Selvaganesh M, Murali A, Mookambik R V, Jayachandran K
J Assoc Physicians India. 2013 Nov;61(11):818-20.
38 year old woman was admitted with acute onset of quadriplegia. Biochemical investigation revealed severe hypokalaemia with hyperchloraemic metabolic acidosis, alkaline urine, and positive urinary anion gap which are the hallmark of distal tubular acidosis. In addition she also had hypophosphataemia, normoglycaemic glycosuria, aminoaciduria, and hyperphosphaturia suggestive of proximal tubular dysfunction. Further evaluation confirmed the diagnosis of Sjogren's syndrome. Interestingly our patient also had carpopedal spasm despite normal calcium and magnesium level. Quadriplegia and carpopedal spasm improved with correction of hypokalaemia and acidosis. Proximal tubular abnormalities (except albuminuria) were normalised at the time of discharge. Distal tubular acidosis is a well known renal manifestation of Sjogren's syndrome. But this type of transient proximal tubular dysfunction with distal tubular acidosis in Sjogren's syndrome is very rare and hypokalaemic tetany also deserves mention.

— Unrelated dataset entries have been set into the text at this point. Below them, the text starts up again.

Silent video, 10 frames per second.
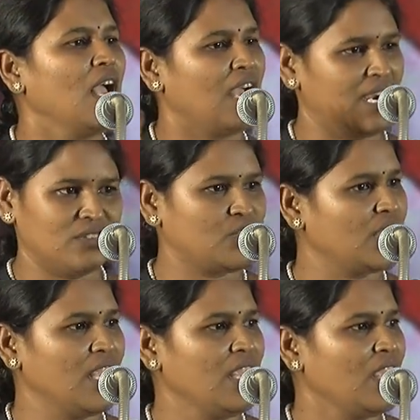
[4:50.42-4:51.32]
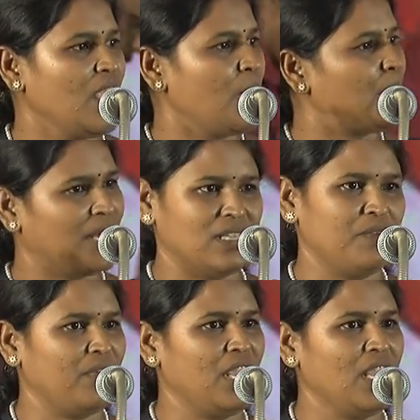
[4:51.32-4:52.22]
கட்சி
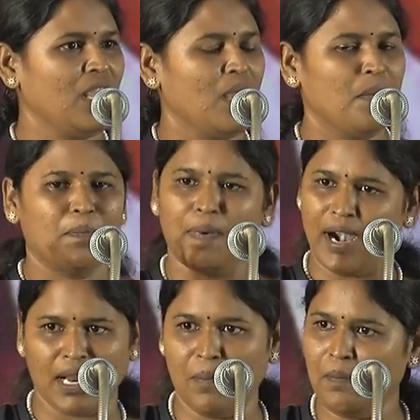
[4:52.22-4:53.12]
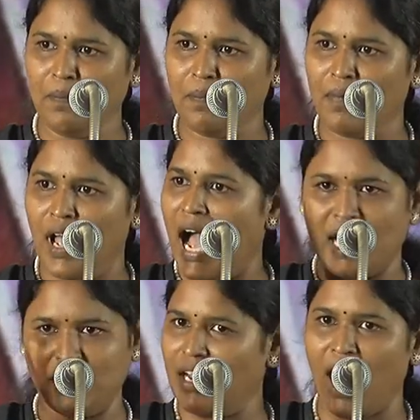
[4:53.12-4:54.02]
பதவி பணம்
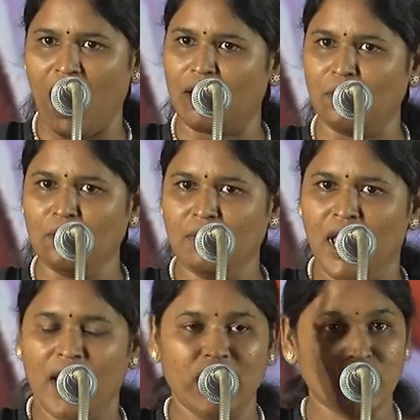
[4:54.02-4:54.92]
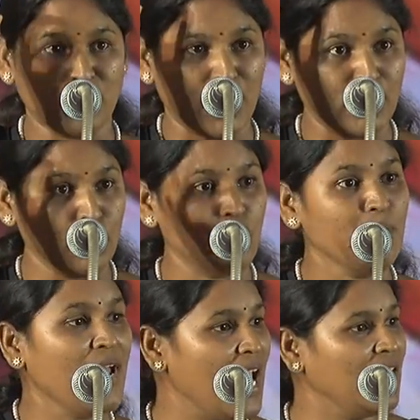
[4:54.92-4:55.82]
அதிகாரம் என்று
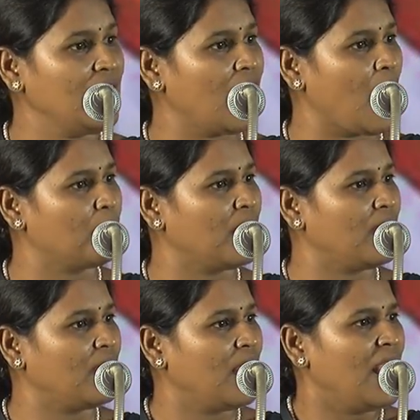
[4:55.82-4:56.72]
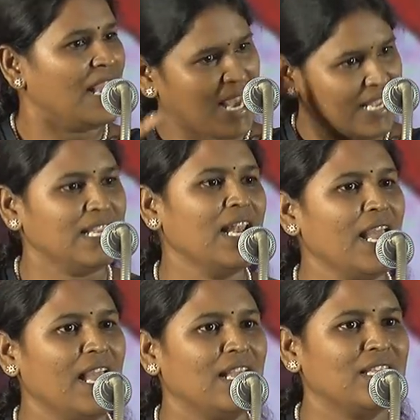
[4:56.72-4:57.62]
எதுவுமே இல்லாமல்
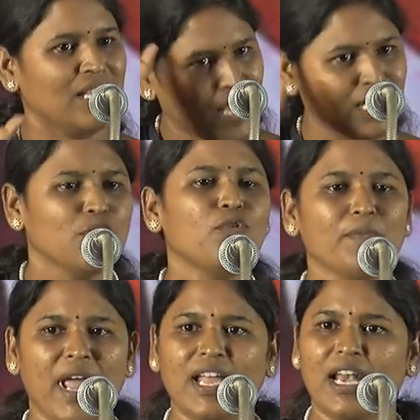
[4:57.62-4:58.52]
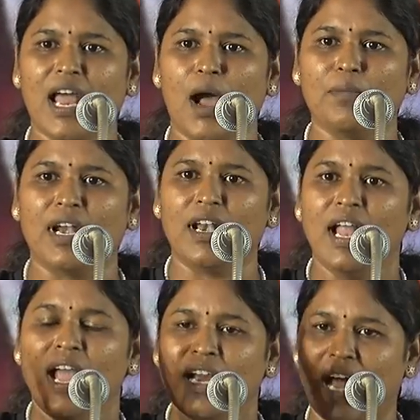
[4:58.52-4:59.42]
கையிலே இது எதுவுமே இல்லாமல்
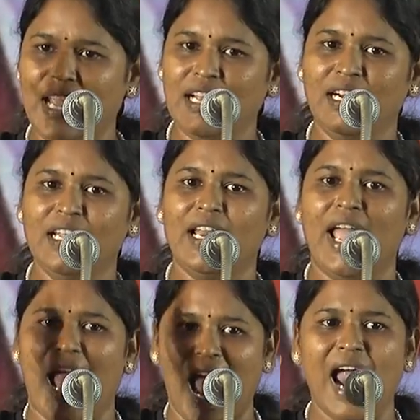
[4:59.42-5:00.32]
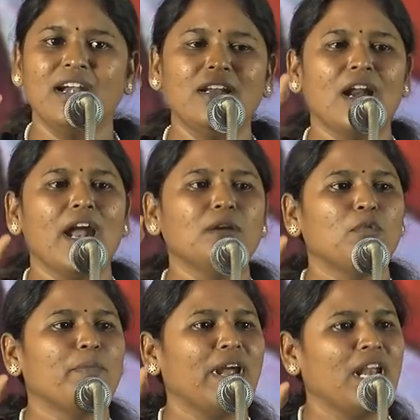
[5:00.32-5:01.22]
கைகளிலே ஆண்ட்ராய்டு
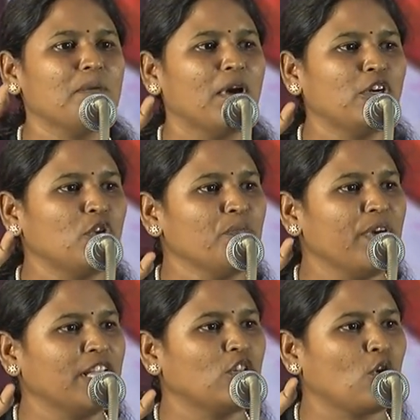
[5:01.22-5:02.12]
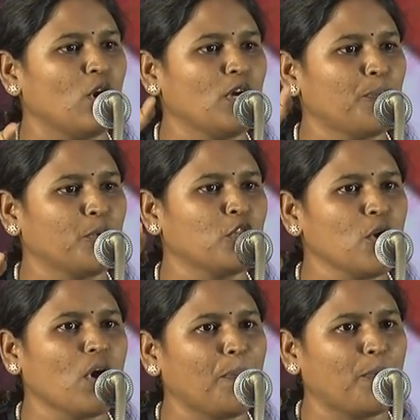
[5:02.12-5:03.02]
மொபைலை மட்டும் வைத்துக்கொண்டு
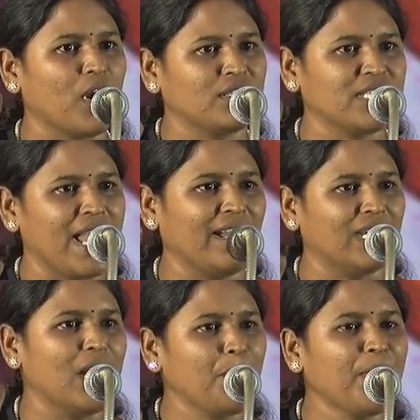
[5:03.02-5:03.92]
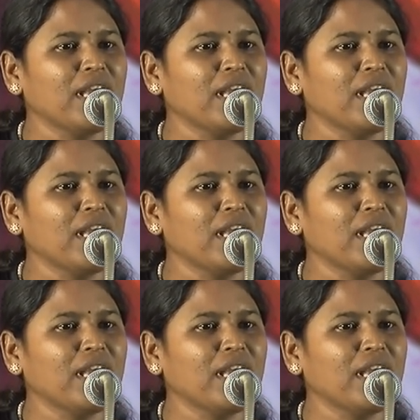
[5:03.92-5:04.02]
புதியுக புரட்சியை கிளப்பி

一名38岁女性因急性四肢瘫痪入院。生化检查显示严重低钾血症伴高氯性代谢性酸中毒、碱性尿及尿阴离子间隙阳性,这些都是远端肾小管酸中毒的特征。此外,她还存在低磷血症、血糖正常性糖尿、氨基酸尿和高磷尿,提示近端肾小管功能障碍。进一步评估确诊为干燥综合征。有趣的是,尽管患者钙和镁水平正常,但仍出现了手足搐搦。低钾血症和酸中毒纠正后,四肢瘫痪和手足搐搦有所改善。出院时近端肾小管异常(除蛋白尿外)恢复正常。远端肾小管酸中毒是干燥综合征常见的肾脏表现。但干燥综合征中这种伴有远端肾小管酸中毒的短暂性近端肾小管功能障碍非常罕见,低钾性手足搐搦也值得一提。